All,

We're puzzled why we're still unable to optimize a 192GB index on a LVM volume that has 406GB available. We are not using Solr distribution. There is no snapshooter in the picture. We run out of disk capacity with a df showing 100% but a du showing just 379GB of files.
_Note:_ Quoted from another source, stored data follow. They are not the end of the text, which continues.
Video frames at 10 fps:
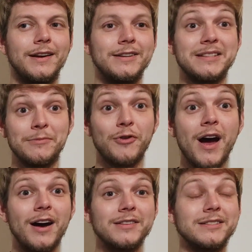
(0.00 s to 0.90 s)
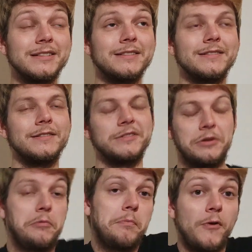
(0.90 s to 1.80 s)
some drugs.
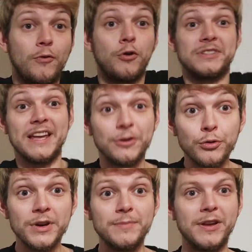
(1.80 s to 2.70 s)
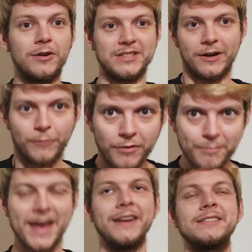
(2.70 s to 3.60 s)
So of course they do it because they're
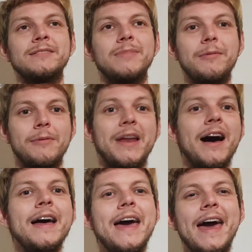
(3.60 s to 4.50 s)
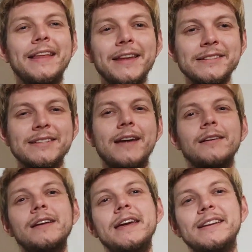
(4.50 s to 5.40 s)
Manson, blah, blah, blah. And then
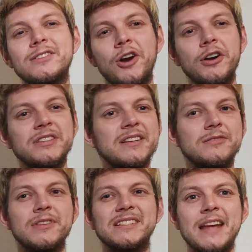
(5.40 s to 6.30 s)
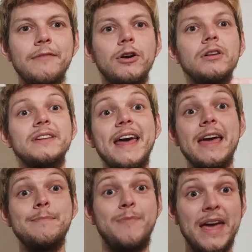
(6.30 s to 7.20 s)
suddenly it turns into a several
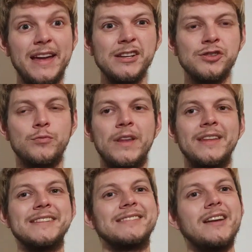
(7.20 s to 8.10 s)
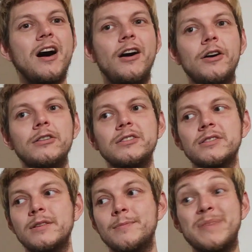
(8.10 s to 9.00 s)
day binge when they
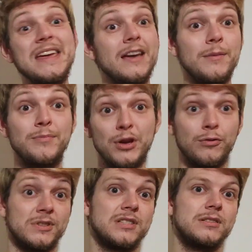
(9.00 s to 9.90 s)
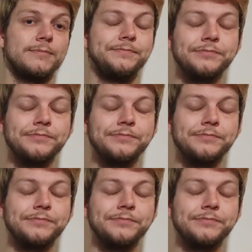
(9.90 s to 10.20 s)
start being abused.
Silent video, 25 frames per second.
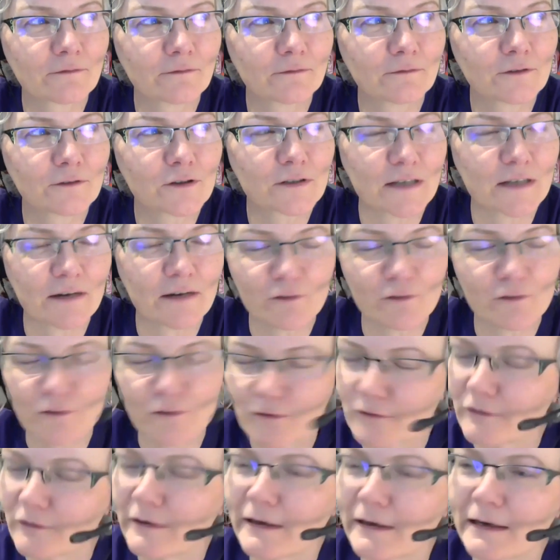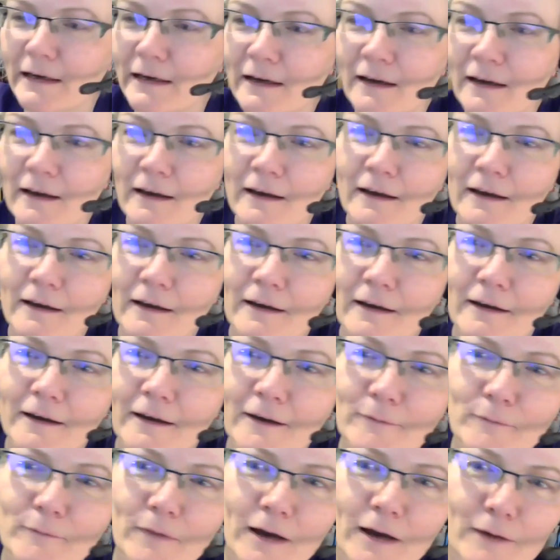just after 3,
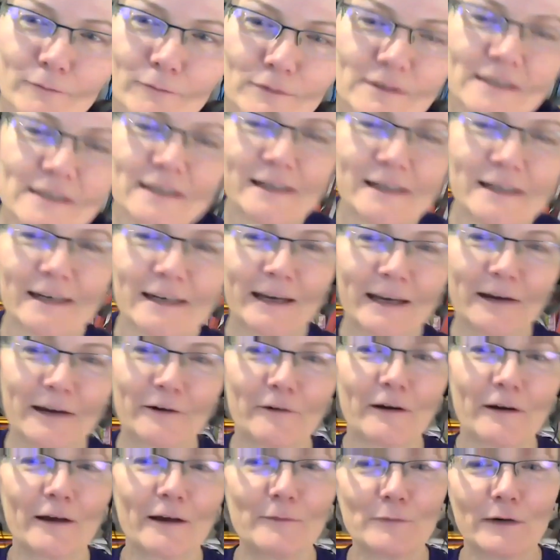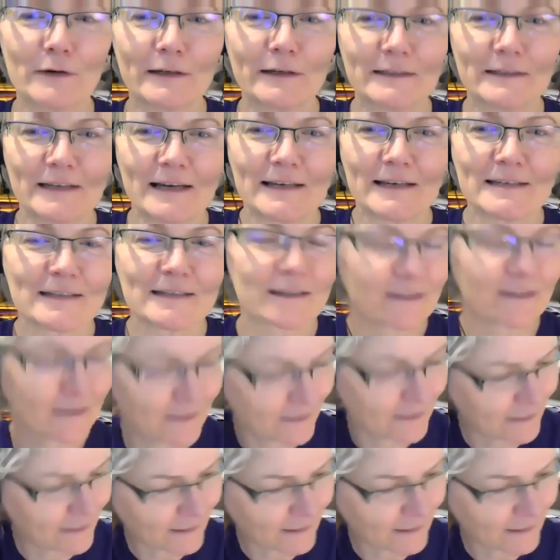I was sitting here at my desk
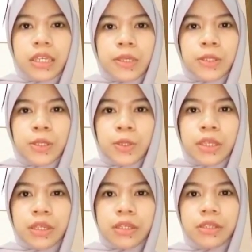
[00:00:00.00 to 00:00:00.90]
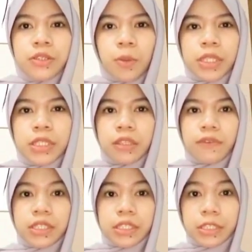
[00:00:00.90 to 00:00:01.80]
into the somatic
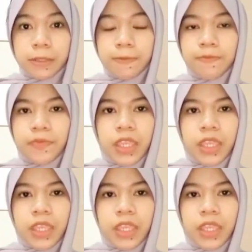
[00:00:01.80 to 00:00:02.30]
nervous system,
Restarting tomcat causes space to be recovered and many segments to be deleted leaving just 3 from the original 33. Issuing another optimize at that point causes solr to run for a while and then show no further activity (cpu,memory consumption) in jconsole. The 3 segments do not merge into one.

% df -h .
/dev/mapper/internal-solr--build--2
                     size      used    avail
                      406G  402G   30M 100% /l/solrs/build-2

Also suspicious is the 406G vs. 402G vs. 30M for size vs. used vs. avail

Yesterday, after our 2nd try, lsof showed several "deleted" files that were still open that apparently were consuming space almost 134GB.

jsvc 8381 tomcat 377u REG 253,6 13369098240 1982471 /l/solrs/build-2/data/index/_1j37.tis (deleted) jsvc 8381 tomcat 378u REG 253,6 184778752 1982472 /l/solrs/build-2/data/index/_1j37.tii (deleted) jsvc 8381 tomcat 379u REG 253,6 34053685248 1982473 /l/solrs/build-2/data/index/_1j37.frq (deleted) jsvc 8381 tomcat 380u REG 253,6 130411978752 1982474 /l/solrs/build-2/data/index/_1j37.prx (deleted)
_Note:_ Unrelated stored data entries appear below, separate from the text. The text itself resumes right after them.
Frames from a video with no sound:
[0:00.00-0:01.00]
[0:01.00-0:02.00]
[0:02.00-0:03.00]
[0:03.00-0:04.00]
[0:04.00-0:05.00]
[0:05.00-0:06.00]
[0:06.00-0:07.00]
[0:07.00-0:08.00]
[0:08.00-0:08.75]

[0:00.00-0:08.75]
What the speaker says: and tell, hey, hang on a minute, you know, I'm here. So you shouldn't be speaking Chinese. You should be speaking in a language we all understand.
That theory did not work because the error log showed that solr was trying to merge into the _1j37 segment files showing as deleted in the lsof above when it ran out of space so those are a symptom not a cause of the lost space:

SEVERE: java.io.IOException: background merge hit exception: _ojl:C151080 _169w:C141302 _1j36:C80405 _1j35:C2043 _1j34:C192 into _1j37 [optimize]]]]e]: java.io.IOException: background merge hit exception: _ojl:C151080 _169w:C141302 _1j36:C80405 _1j35:C2043 _1j34:C192 into _1j37 [

We restored the pre-optimized index again, restarted tomcat and tried to optimize using SerialMergePolicy instead of the default ConcurrentMergePolicy under the theory that concurrent merges could somehow take more than 2X disk space.

The optimize failed again with "out of space" error. This time there where no "deleted" files in the lsof output.
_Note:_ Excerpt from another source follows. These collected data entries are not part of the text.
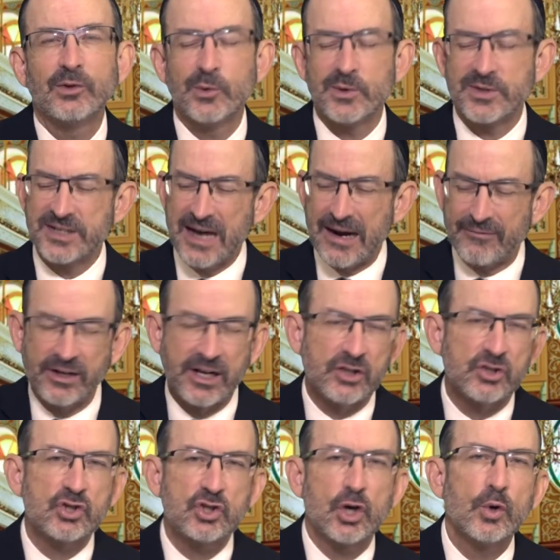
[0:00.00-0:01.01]
who is sovereign,
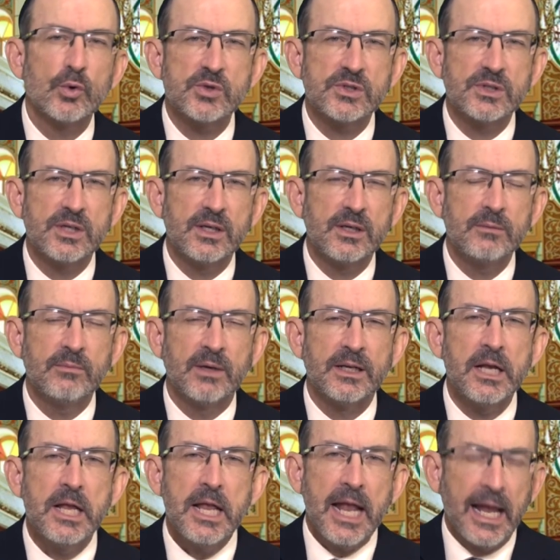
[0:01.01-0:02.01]
has chosen him and,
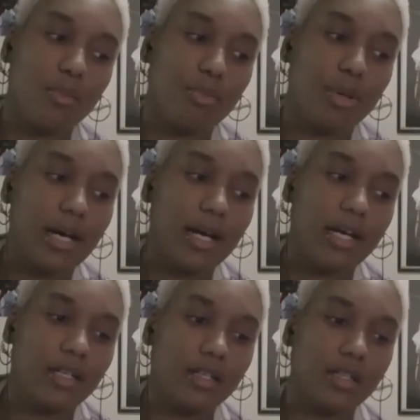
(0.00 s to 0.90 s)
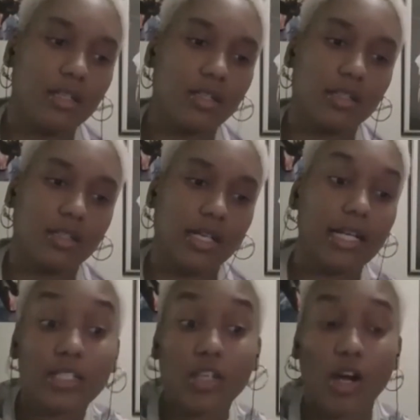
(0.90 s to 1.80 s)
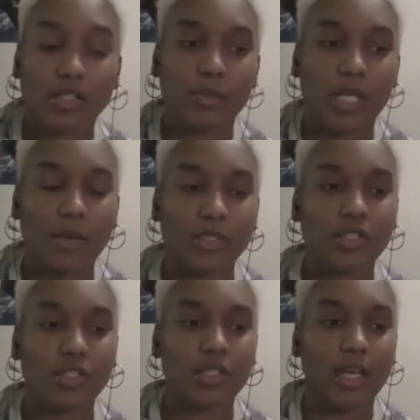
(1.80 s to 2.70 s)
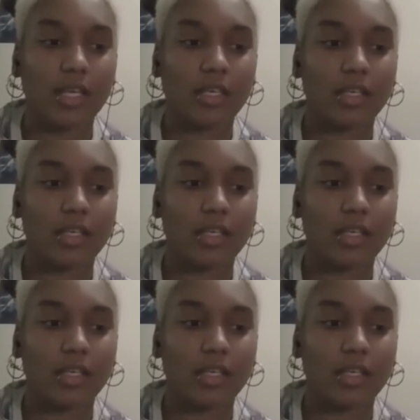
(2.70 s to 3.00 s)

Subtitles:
But it is hard sometimes to just like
This is one shard out of 10. A couple the shards were around 192GB and merged successfully. Any suggestions on how to debug this would be greatly appreciated.

Thanks!

Phil
hathitrust.org
University of Michigan


Shalin Shekhar Mangar wrote:
Not sure but a quick search turned up:
http://www.walkernews.net/2007/07/13/df-and-du-command-show-different-used-disk-space/

Using upto 2x the index size can happen. Also check if there is a
snapshooter script running through cron which is making hard links to files
while a merge is in progress.

Do let us know if you make any progress. This is interesting.

On Tue, Oct 6, 2009 at 5:28 PM, Phillip Farber <pfar...@umich.edu> wrote:

I am attempting to optimize a large shard on solr 1.4 and repeatedly get
java.io.IOException: No space left on device. The shard, after a final
commit before optimize, shows a size of about 192GB on a 400GB volume.  I
have successfully optimized 2 other shards that were similarly large without
this problem on identical hardware boxes.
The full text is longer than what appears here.